# DESCRIPTION OF THE TASK
Please return the data that follows precisely as written, but without the images.

# DATA TO EXAMINE
--

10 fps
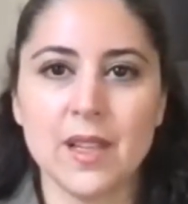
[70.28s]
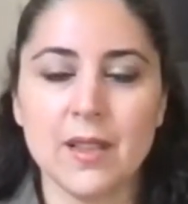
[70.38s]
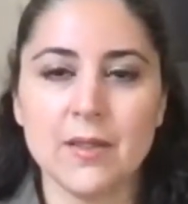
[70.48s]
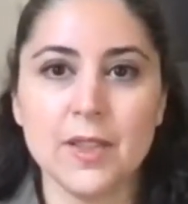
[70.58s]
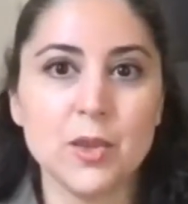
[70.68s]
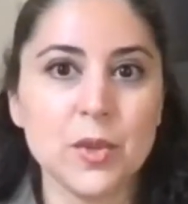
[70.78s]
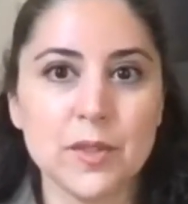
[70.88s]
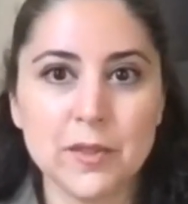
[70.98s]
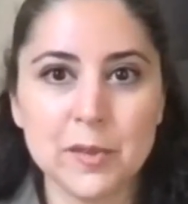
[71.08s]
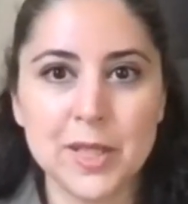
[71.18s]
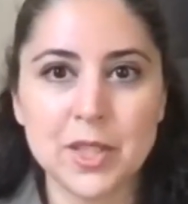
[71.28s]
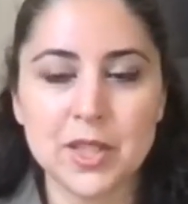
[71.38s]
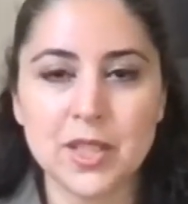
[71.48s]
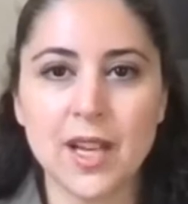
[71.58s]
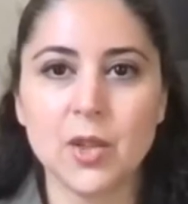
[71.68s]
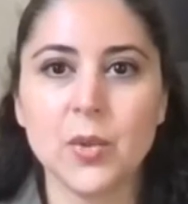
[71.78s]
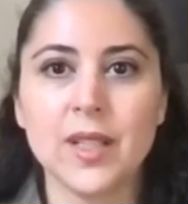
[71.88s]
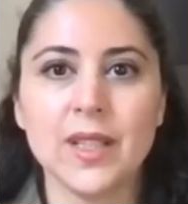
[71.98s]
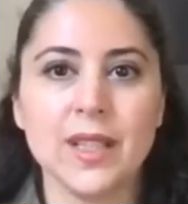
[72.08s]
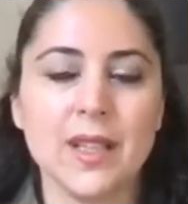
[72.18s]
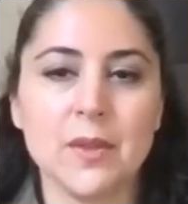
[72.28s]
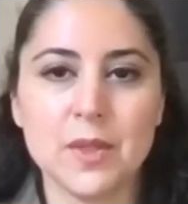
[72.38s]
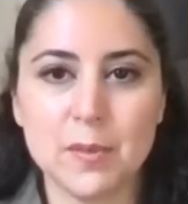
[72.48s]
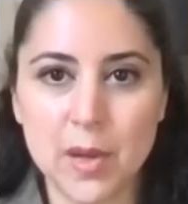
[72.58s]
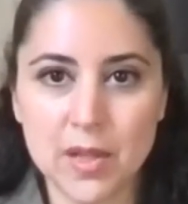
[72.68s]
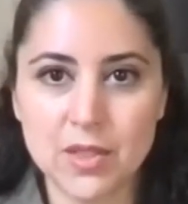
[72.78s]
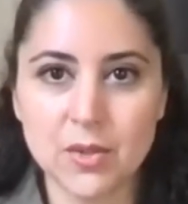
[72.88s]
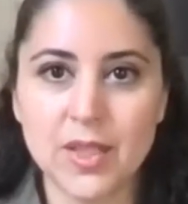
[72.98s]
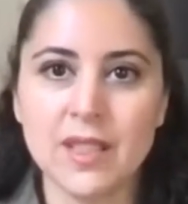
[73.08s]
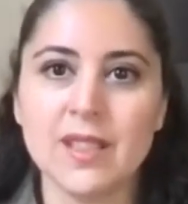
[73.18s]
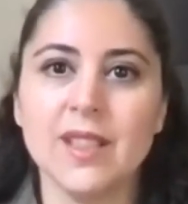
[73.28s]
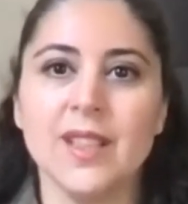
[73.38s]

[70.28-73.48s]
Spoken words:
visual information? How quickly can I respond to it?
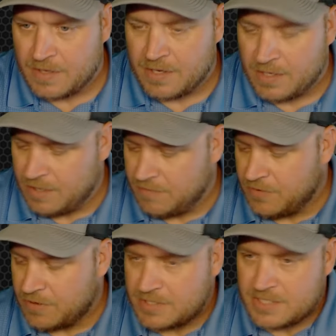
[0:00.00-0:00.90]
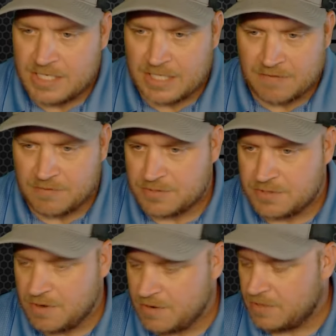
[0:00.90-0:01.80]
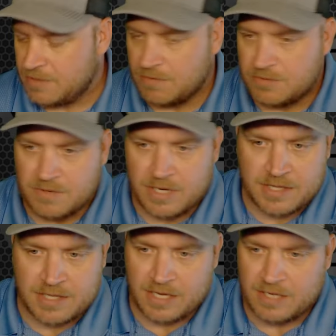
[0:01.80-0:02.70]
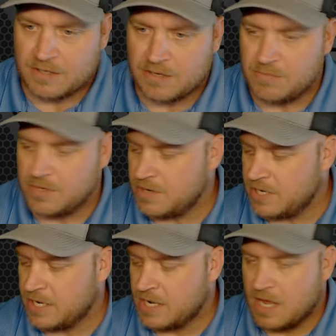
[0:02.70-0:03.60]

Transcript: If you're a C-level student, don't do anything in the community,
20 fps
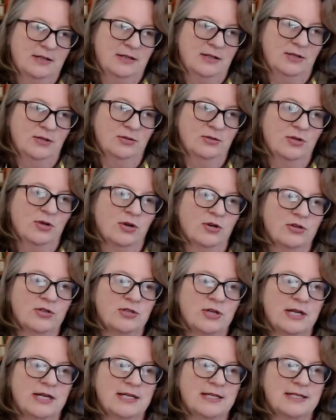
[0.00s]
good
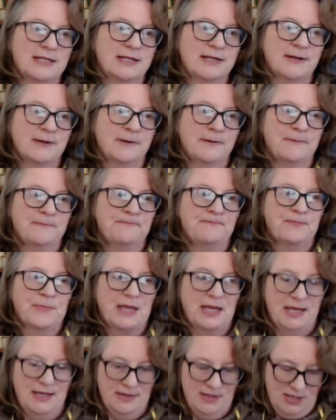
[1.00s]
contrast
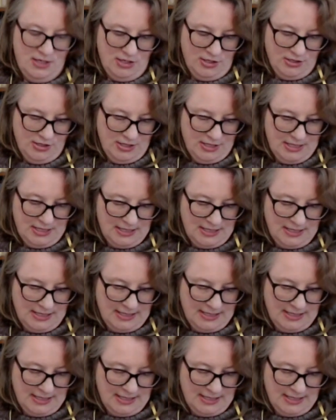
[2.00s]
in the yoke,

--

# TASK RESULT
10 fps
[70.28s]
[70.38s]
[70.48s]
[70.58s]
[70.68s]
[70.78s]
[70.88s]
[70.98s]
[71.08s]
[71.18s]
[71.28s]
[71.38s]
[71.48s]
[71.58s]
[71.68s]
[71.78s]
[71.88s]
[71.98s]
[72.08s]
[72.18s]
[72.28s]
[72.38s]
[72.48s]
[72.58s]
[72.68s]
[72.78s]
[72.88s]
[72.98s]
[73.08s]
[73.18s]
[73.28s]
[73.38s]

[70.28-73.48s]
Spoken words:
visual information? How quickly can I respond to it?
[0:00.00-0:00.90]
[0:00.90-0:01.80]
[0:01.80-0:02.70]
[0:02.70-0:03.60]

Transcript: If you're a C-level student, don't do anything in the community,
20 fps
[0.00s]
good
[1.00s]
contrast
[2.00s]
in the yoke,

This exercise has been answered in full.